* [WORK REQUIRED] The expected result is a word-for-word copy of the entries, minus any pictures.

* [RECORD EXCERPTS]
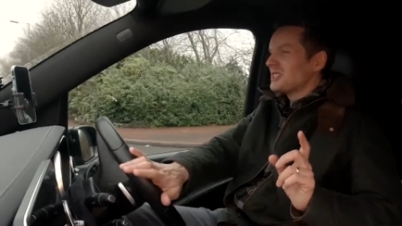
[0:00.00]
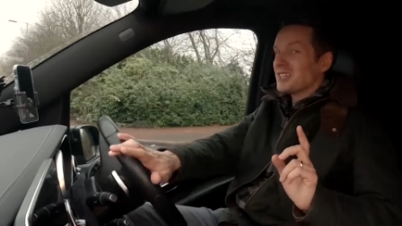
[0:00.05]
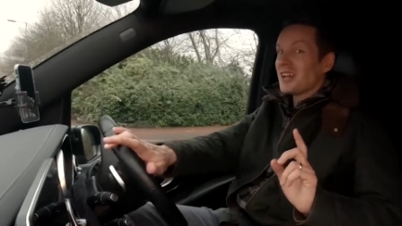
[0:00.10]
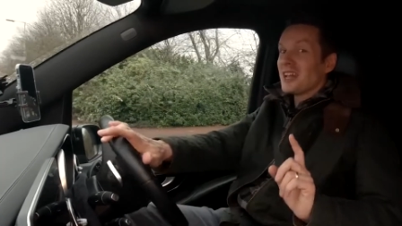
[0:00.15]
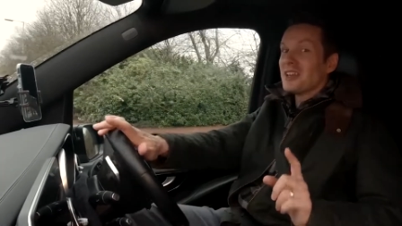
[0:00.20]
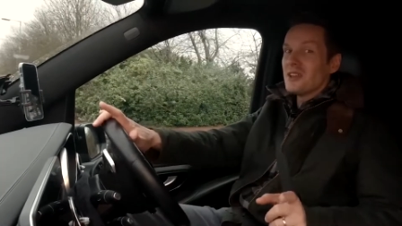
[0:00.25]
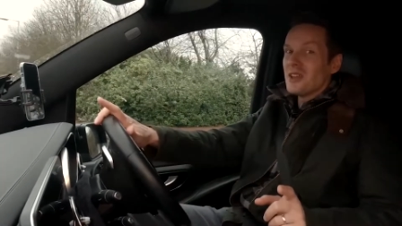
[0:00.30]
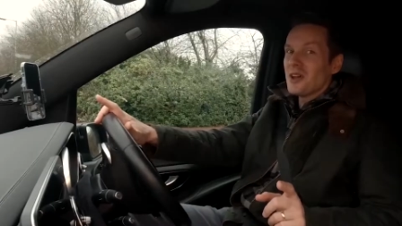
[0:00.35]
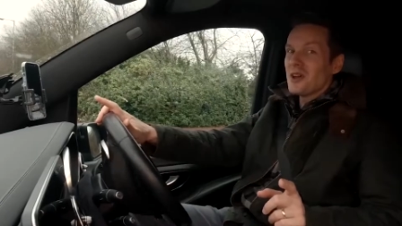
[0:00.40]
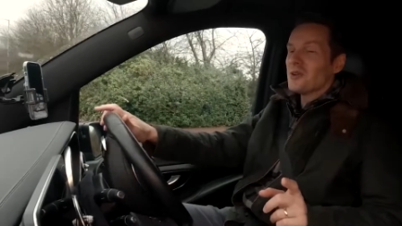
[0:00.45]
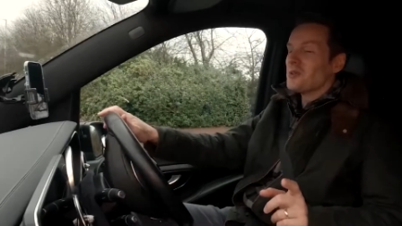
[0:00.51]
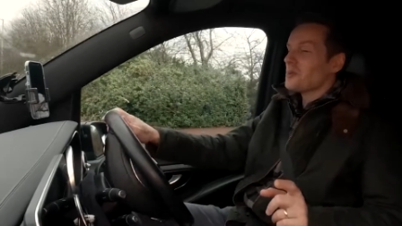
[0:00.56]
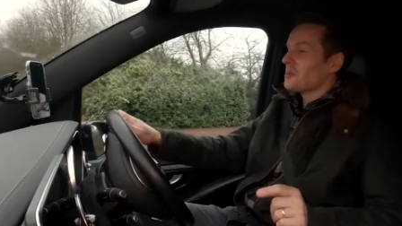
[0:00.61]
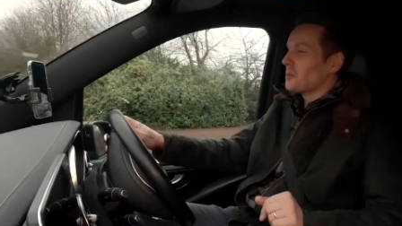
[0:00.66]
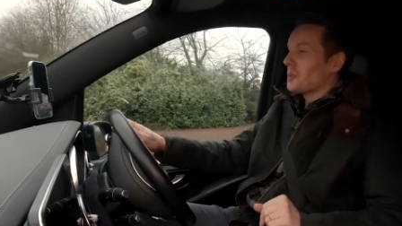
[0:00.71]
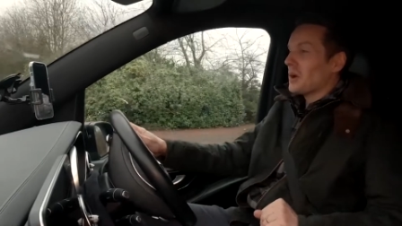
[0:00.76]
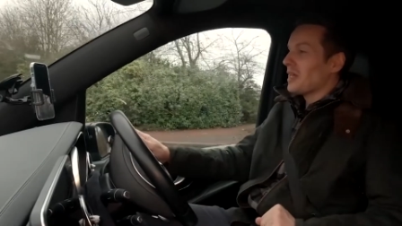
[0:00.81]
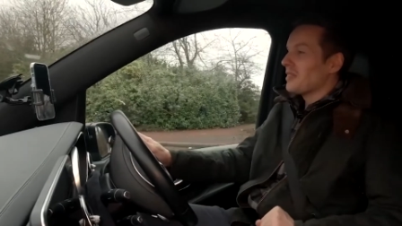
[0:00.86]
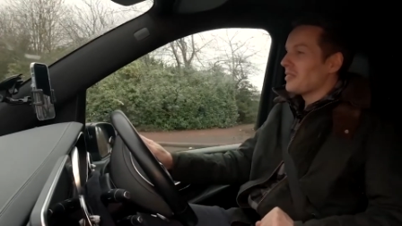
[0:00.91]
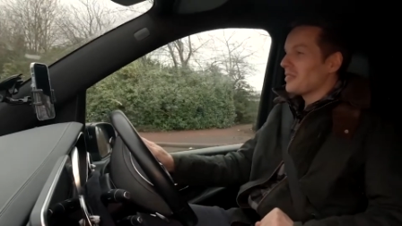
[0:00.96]
which I know
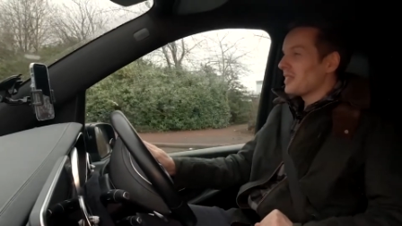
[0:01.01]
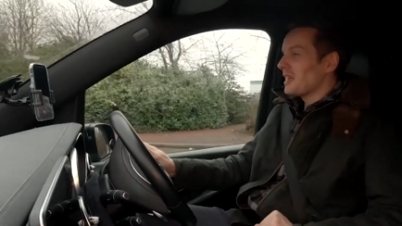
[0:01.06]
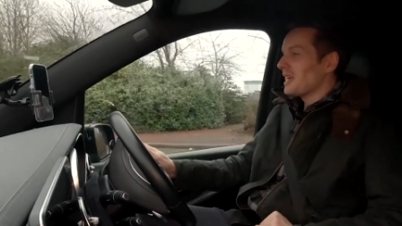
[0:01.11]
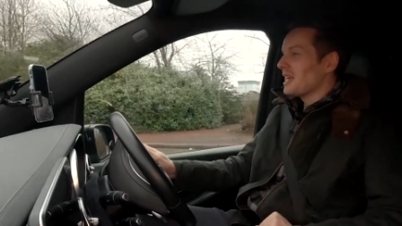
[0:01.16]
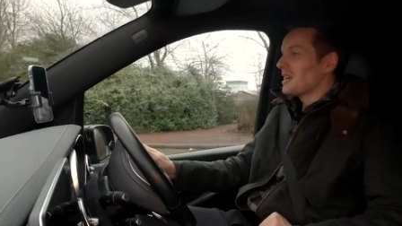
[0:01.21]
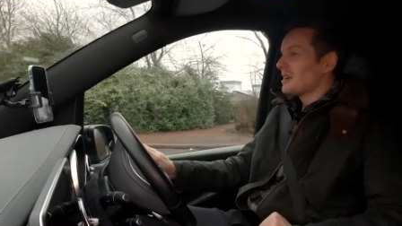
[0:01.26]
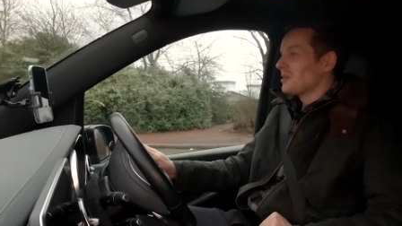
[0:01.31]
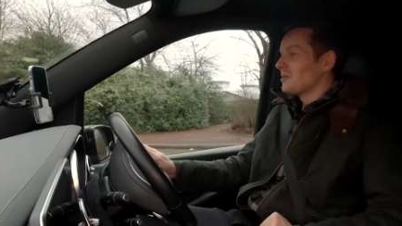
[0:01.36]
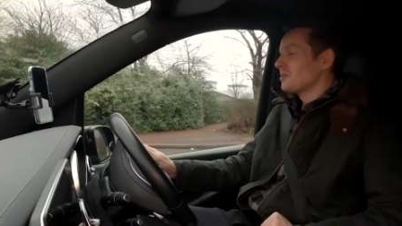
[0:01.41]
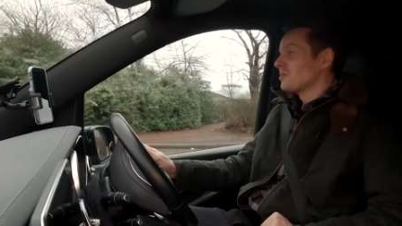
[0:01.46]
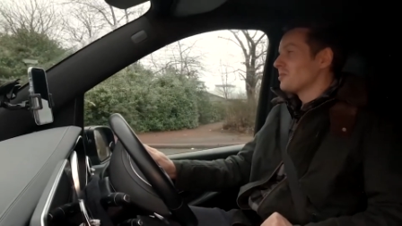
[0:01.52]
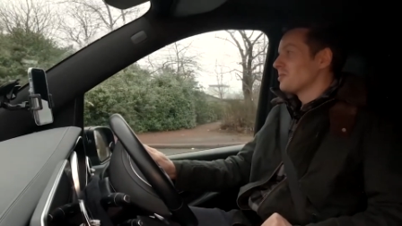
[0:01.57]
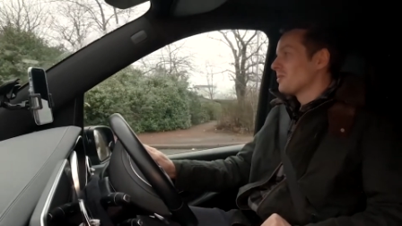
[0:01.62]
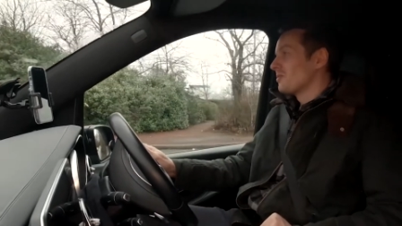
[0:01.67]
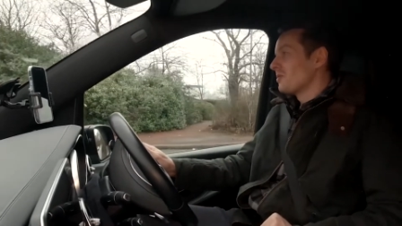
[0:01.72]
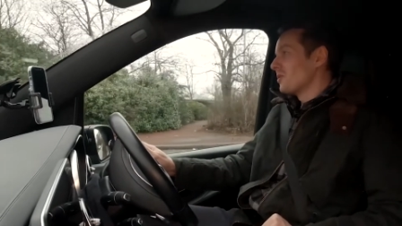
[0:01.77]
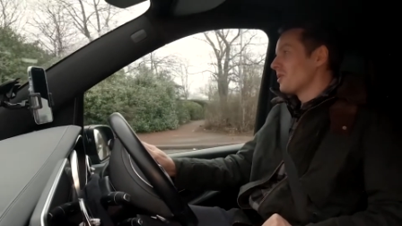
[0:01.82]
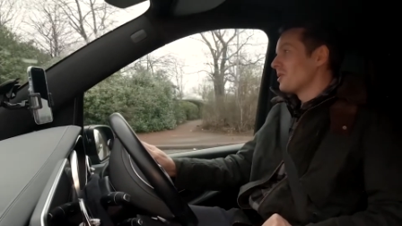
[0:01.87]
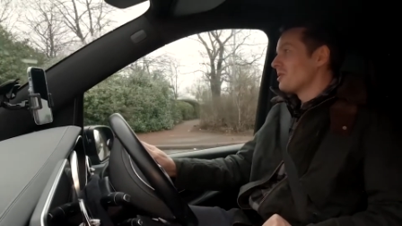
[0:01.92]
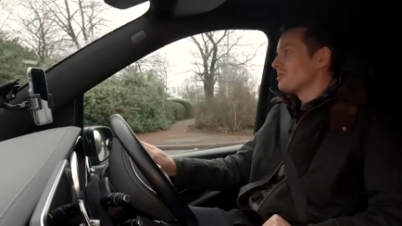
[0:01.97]
weren't there
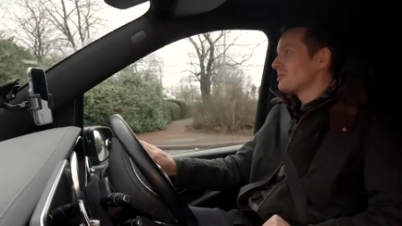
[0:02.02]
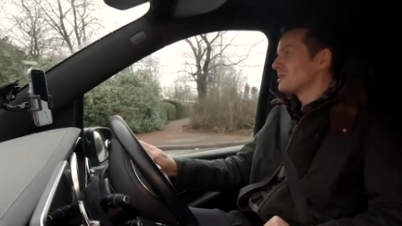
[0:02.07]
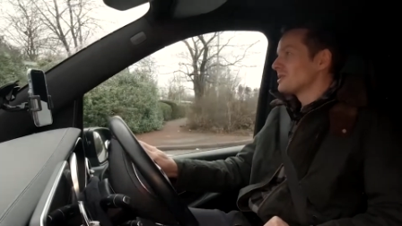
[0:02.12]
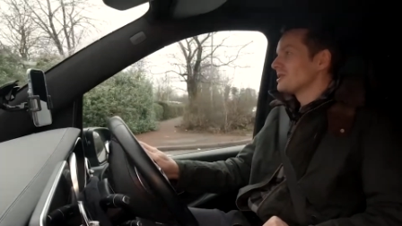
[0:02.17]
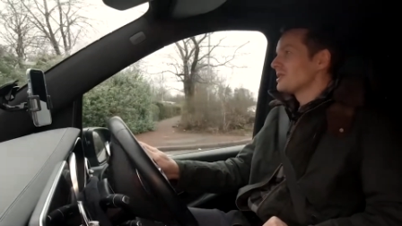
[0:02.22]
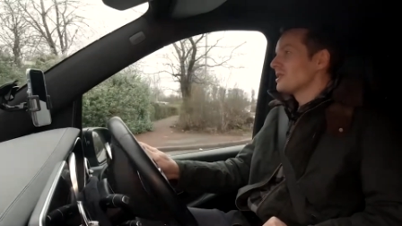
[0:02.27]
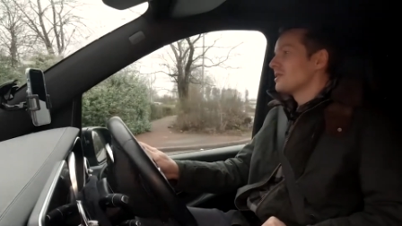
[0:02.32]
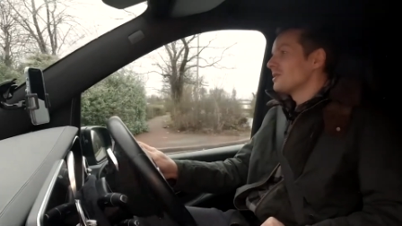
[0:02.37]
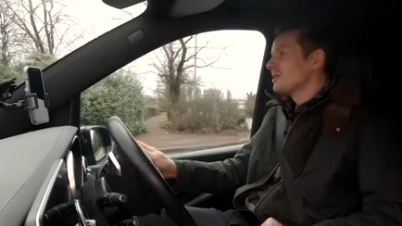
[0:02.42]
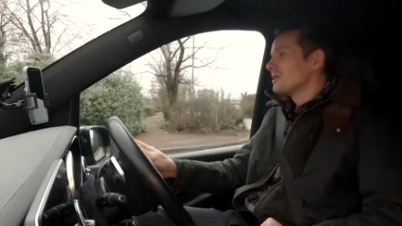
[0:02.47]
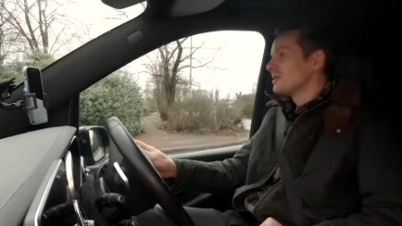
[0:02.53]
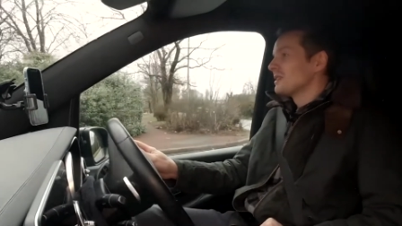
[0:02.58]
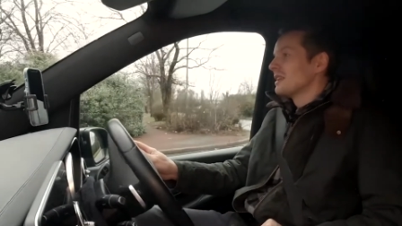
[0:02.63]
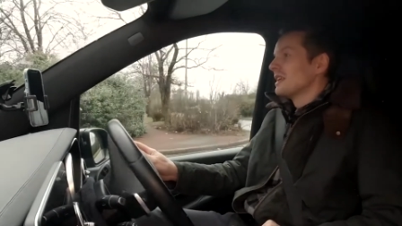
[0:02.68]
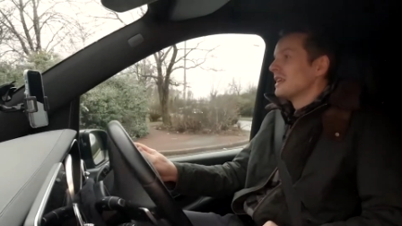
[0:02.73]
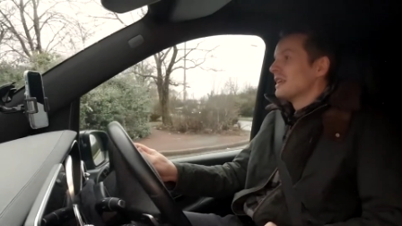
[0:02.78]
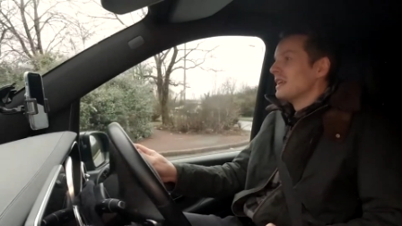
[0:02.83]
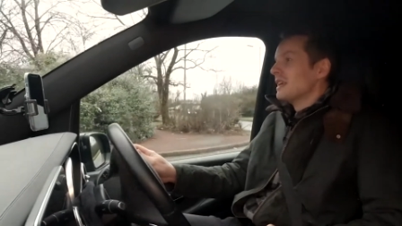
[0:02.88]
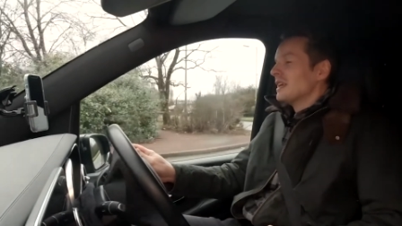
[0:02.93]
before it was stolen.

* [SOLVED EXERCISE]
[0:00.00]
[0:00.05]
[0:00.10]
[0:00.15]
[0:00.20]
[0:00.25]
[0:00.30]
[0:00.35]
[0:00.40]
[0:00.45]
[0:00.51]
[0:00.56]
[0:00.61]
[0:00.66]
[0:00.71]
[0:00.76]
[0:00.81]
[0:00.86]
[0:00.91]
[0:00.96]
which I know
[0:01.01]
[0:01.06]
[0:01.11]
[0:01.16]
[0:01.21]
[0:01.26]
[0:01.31]
[0:01.36]
[0:01.41]
[0:01.46]
[0:01.52]
[0:01.57]
[0:01.62]
[0:01.67]
[0:01.72]
[0:01.77]
[0:01.82]
[0:01.87]
[0:01.92]
[0:01.97]
weren't there
[0:02.02]
[0:02.07]
[0:02.12]
[0:02.17]
[0:02.22]
[0:02.27]
[0:02.32]
[0:02.37]
[0:02.42]
[0:02.47]
[0:02.53]
[0:02.58]
[0:02.63]
[0:02.68]
[0:02.73]
[0:02.78]
[0:02.83]
[0:02.88]
[0:02.93]
before it was stolen.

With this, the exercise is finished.